RUTLAND HERALD 04/21/21
TIMES ARGUS 04/21/21
By Michael Shank
I want to critique an oft-repeated proposition in Brandon — and throughout Vermont — that you can deal with a grievance by simply “talking with your neighbor.”
To be clear, I support sitting down with anyone and, in diplomacy work, believe strongly that every stakeholder should have a seat at the negotiating table. In my work overseas, I’ve had the opportunity to sit down with Taliban leaders in Afghanistan and Houthi leaders in Yemen. And I’ve always valued the opportunity to write articles with Republican and Democratic congresspersons. I love a good conversation with the other side of any debate, especially if it’s well-reasoned.
Yet when Brandon’s town leadership offered up this “talk with your neighbor” solution recently as the preferred method for dealing with extreme high-decibel noise — to address what should, instead, be solved by good governance and policy — a problematic power imbalance is immediately apparent.
Leaving policymaking responsibilities to a discussion between armed (and, in some cases, intoxicated) neighbors and unarmed neighbors is a recipe for disaster.
While I am a tall white guy, and may not feel as physically threatened as, say, a woman or a member of the BIPOC community might feel in my situation, any talking with a weaponized neighbor should be negotiated by a third party. The asymmetrical power imbalance is too substantial — and potentially life-threatening — for any serious negotiation.
Despite this power imbalance, when the heavy assault weapons and explosives use escalated in Brandon mid-COVID-19 last year, I led with this locally preferred method. I reached out to my assault-weapons-and-explosives-using neighbors to ask for a text alert or notification any time they planned a few hours worth of heavy weapons use, so that any horseback riding happening on our farm with neighbor kids wouldn’t be immediately imperiled by spooked horses.

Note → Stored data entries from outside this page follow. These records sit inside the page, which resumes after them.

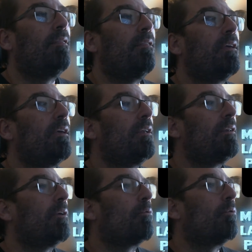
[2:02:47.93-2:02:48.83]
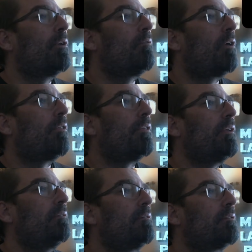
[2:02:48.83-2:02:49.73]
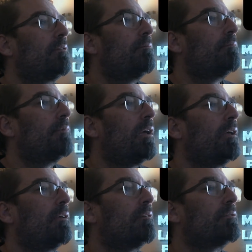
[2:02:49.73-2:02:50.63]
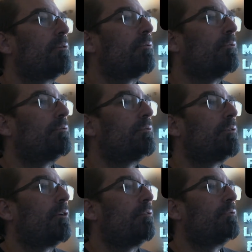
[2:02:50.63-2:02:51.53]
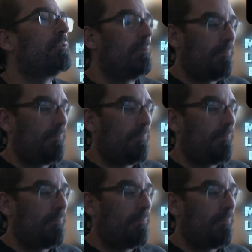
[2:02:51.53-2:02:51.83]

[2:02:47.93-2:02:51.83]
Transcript: then get rid of all these circles, curves.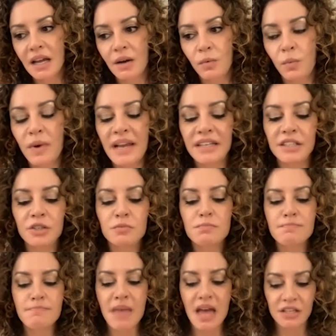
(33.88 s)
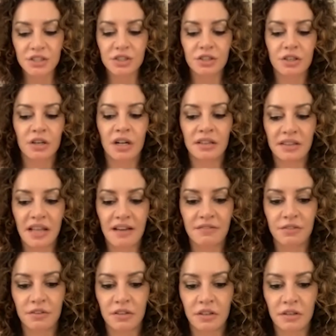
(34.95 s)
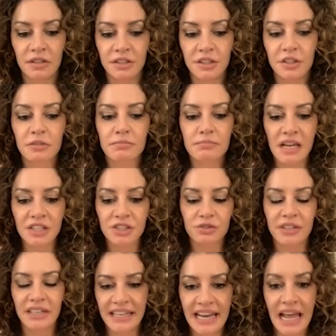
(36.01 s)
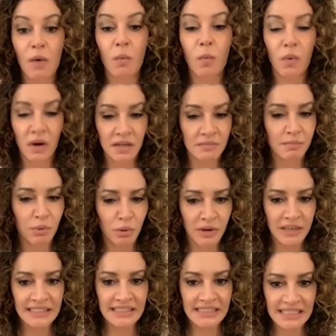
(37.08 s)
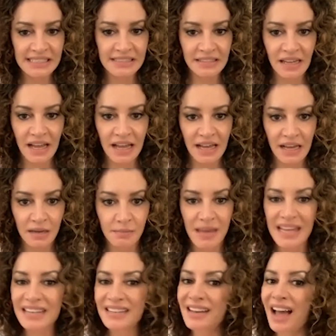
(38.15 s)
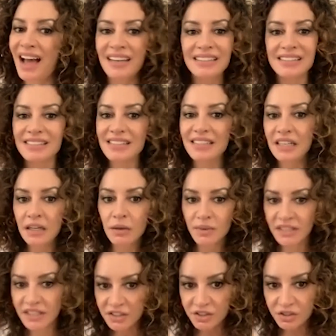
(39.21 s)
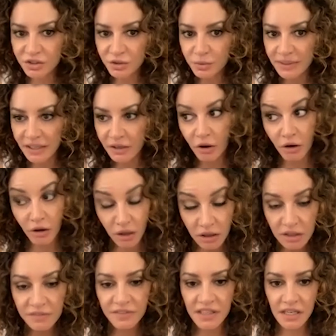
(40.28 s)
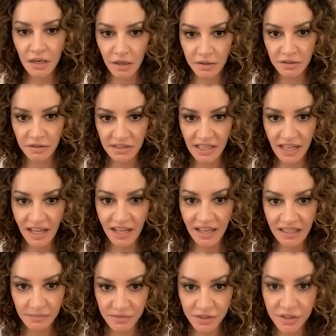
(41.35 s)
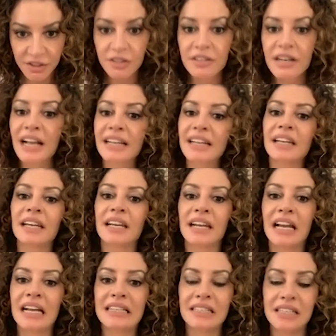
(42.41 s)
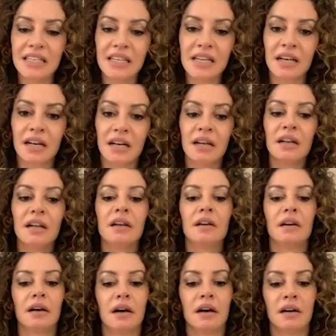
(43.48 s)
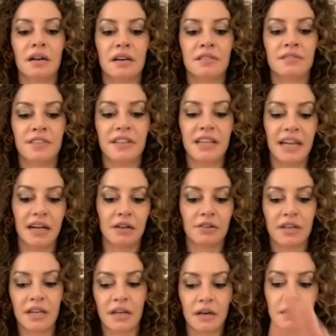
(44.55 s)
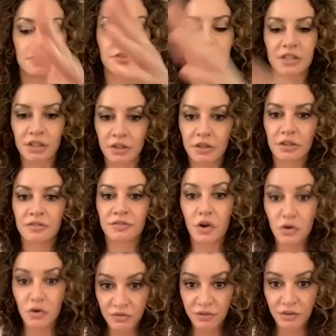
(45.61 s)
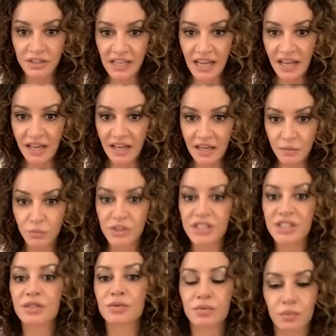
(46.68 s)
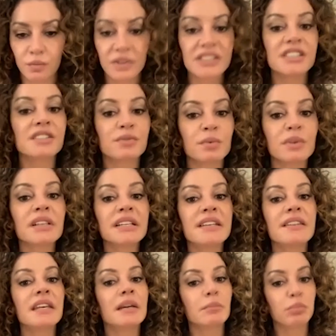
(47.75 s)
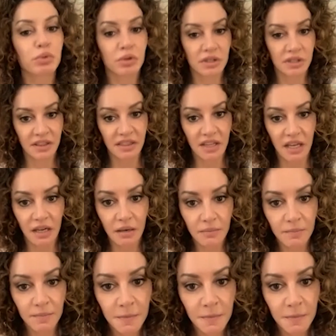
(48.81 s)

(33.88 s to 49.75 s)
when you measure a level you're measuring it at one point in time and not seeing what it's doing all of the other time so you're not getting an idea of the area under the curve over time which is which is really the important thing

How successful was that approach? While I’m tempted to append a screen grab of that text thread, in order to show you the response, and tempted to share the video of a different neighbor swearing at me after discharging assault weapons, I won’t. That’s not the point here, though I’m happy to share it with you if you want to see it. Instead, I’ll redact the names and share the substance.
Here’s what happened. I asked, “Can you kindly let me know in advance when you’re about to fire since we’re in horseback riding season now? I’m concerned about the safety of neighbor kids, and I’ll just make sure I don’t have anyone riding when the heavier munitions are being used. Thanks!”
The response, verbatim, “We’ve been shooting here for close to 20 years, and I have neighbors who have lived here longer and shot guns longer. There’s not now or ever going to be a schedule. We shoot, as I suspect my neighbors shoot, when time allows or the mood strikes us.” This person went on to say: “Perhaps you need calmer horses.”
I’m sharing this not because I need to be right or have the record show anything. I’m leaving Brandon, as I’ve already announced. The assault weapons and explosives — and their users — already won this debate. So that’s not the point. I’m raising this because as someone who has studied conflict throughout my career and worked in conflict zones globally, the idea that one unarmed neighbor can address or reason — equally and symmetrically — with another neighbor’s extreme/excessive assault weapons and explosives use, is harmful and dangerous to propose.
This is not the role an unarmed neighbor should be assuming. This is why we have chosen, as a democracy, to have policy, police and parameters for activity that could imperil the public. That’s why we elect people to serve and lead.
I very much hope this local lore of “talking with your neighbors” is used prudently and judiciously. It could be very dangerous for someone to assume — or be encouraged to assume — they’re on equal footing with a weaponized and inebriated neighbor, as one real life example.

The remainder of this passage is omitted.